• [EXERCISE PROMPT]:
Using only the entries below, output the lines starting at the one containing "(1096.96 s)" and ending at the one containing "(1099.06 s)", exactly and inclusive of both, omitting the pictures.

• [GIVEN ENTRIES]:
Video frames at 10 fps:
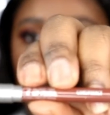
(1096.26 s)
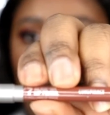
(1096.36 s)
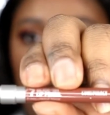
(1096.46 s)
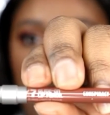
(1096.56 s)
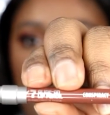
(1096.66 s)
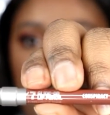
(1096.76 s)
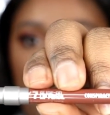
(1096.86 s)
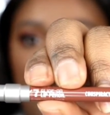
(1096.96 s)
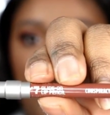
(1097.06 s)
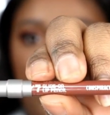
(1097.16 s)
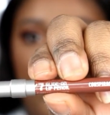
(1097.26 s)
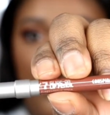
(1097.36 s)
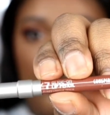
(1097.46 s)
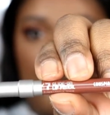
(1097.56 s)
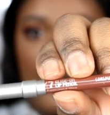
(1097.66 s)
with
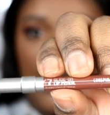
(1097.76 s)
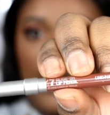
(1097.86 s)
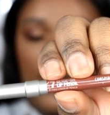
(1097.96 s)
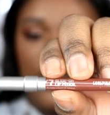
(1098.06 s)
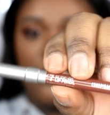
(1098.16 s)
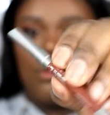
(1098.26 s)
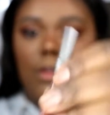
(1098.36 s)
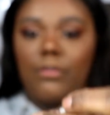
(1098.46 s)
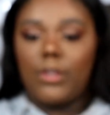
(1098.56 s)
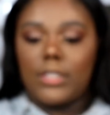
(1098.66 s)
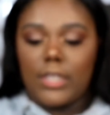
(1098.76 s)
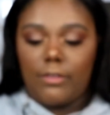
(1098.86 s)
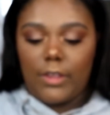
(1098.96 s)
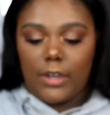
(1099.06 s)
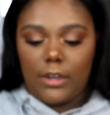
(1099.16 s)
the Urban Decay
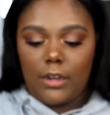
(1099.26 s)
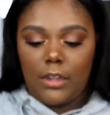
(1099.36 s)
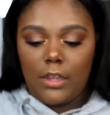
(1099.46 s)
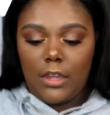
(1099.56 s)
24/7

• [SOLUTION TO THIS EXERCISE]:
(1096.96 s)
(1097.06 s)
(1097.16 s)
(1097.26 s)
(1097.36 s)
(1097.46 s)
(1097.56 s)
(1097.66 s)
with
(1097.76 s)
(1097.86 s)
(1097.96 s)
(1098.06 s)
(1098.16 s)
(1098.26 s)
(1098.36 s)
(1098.46 s)
(1098.56 s)
(1098.66 s)
(1098.76 s)
(1098.86 s)
(1098.96 s)
(1099.06 s)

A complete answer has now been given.